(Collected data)
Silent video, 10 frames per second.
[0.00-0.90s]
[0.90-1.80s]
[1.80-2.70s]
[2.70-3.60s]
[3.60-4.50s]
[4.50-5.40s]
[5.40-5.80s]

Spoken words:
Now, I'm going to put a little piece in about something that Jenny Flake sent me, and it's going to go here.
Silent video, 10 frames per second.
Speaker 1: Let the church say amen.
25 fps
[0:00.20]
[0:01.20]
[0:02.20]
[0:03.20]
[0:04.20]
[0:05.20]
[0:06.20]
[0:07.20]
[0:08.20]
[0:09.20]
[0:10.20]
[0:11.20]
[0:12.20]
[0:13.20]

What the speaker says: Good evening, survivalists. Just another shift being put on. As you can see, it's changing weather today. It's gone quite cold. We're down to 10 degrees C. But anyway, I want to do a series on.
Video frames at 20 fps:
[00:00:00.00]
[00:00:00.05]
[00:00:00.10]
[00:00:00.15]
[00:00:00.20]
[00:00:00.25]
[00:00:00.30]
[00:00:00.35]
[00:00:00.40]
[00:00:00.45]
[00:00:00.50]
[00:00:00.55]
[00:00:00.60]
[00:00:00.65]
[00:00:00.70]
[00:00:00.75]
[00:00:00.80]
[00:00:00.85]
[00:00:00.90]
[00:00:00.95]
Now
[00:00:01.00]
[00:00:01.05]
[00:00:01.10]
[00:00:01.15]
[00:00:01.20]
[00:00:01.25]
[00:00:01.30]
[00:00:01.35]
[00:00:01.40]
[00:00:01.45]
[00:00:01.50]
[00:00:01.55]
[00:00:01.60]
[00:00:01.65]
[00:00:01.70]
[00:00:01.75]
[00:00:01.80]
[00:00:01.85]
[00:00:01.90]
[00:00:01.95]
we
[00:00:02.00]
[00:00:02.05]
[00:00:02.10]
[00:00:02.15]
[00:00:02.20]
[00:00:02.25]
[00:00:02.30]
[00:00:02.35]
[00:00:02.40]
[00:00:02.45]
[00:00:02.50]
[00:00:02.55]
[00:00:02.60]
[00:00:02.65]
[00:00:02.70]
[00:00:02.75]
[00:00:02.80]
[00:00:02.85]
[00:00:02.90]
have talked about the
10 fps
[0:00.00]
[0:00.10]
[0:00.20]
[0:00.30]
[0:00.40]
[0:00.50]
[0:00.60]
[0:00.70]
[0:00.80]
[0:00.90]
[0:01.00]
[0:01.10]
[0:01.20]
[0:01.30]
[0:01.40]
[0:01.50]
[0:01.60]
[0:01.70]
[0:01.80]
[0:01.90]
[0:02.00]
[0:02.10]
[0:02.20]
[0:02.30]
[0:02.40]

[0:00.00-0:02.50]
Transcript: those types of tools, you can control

## [INSTRUCTIONS TO FOLLOW]
Copy each record from above without leaving any out.

## [ANSWER SPACE]
Silent video, 10 frames per second.
[0.00-0.90s]
[0.90-1.80s]
[1.80-2.70s]
[2.70-3.60s]
[3.60-4.50s]
[4.50-5.40s]
[5.40-5.80s]

Spoken words:
Now, I'm going to put a little piece in about something that Jenny Flake sent me, and it's going to go here.
Silent video, 10 frames per second.
Speaker 1: Let the church say amen.
25 fps
[0:00.20]
[0:01.20]
[0:02.20]
[0:03.20]
[0:04.20]
[0:05.20]
[0:06.20]
[0:07.20]
[0:08.20]
[0:09.20]
[0:10.20]
[0:11.20]
[0:12.20]
[0:13.20]

What the speaker says: Good evening, survivalists. Just another shift being put on. As you can see, it's changing weather today. It's gone quite cold. We're down to 10 degrees C. But anyway, I want to do a series on.
Video frames at 20 fps:
[00:00:00.00]
[00:00:00.05]
[00:00:00.10]
[00:00:00.15]
[00:00:00.20]
[00:00:00.25]
[00:00:00.30]
[00:00:00.35]
[00:00:00.40]
[00:00:00.45]
[00:00:00.50]
[00:00:00.55]
[00:00:00.60]
[00:00:00.65]
[00:00:00.70]
[00:00:00.75]
[00:00:00.80]
[00:00:00.85]
[00:00:00.90]
[00:00:00.95]
Now
[00:00:01.00]
[00:00:01.05]
[00:00:01.10]
[00:00:01.15]
[00:00:01.20]
[00:00:01.25]
[00:00:01.30]
[00:00:01.35]
[00:00:01.40]
[00:00:01.45]
[00:00:01.50]
[00:00:01.55]
[00:00:01.60]
[00:00:01.65]
[00:00:01.70]
[00:00:01.75]
[00:00:01.80]
[00:00:01.85]
[00:00:01.90]
[00:00:01.95]
we
[00:00:02.00]
[00:00:02.05]
[00:00:02.10]
[00:00:02.15]
[00:00:02.20]
[00:00:02.25]
[00:00:02.30]
[00:00:02.35]
[00:00:02.40]
[00:00:02.45]
[00:00:02.50]
[00:00:02.55]
[00:00:02.60]
[00:00:02.65]
[00:00:02.70]
[00:00:02.75]
[00:00:02.80]
[00:00:02.85]
[00:00:02.90]
have talked about the
10 fps
[0:00.00]
[0:00.10]
[0:00.20]
[0:00.30]
[0:00.40]
[0:00.50]
[0:00.60]
[0:00.70]
[0:00.80]
[0:00.90]
[0:01.00]
[0:01.10]
[0:01.20]
[0:01.30]
[0:01.40]
[0:01.50]
[0:01.60]
[0:01.70]
[0:01.80]
[0:01.90]
[0:02.00]
[0:02.10]
[0:02.20]
[0:02.30]
[0:02.40]

[0:00.00-0:02.50]
Transcript: those types of tools, you can control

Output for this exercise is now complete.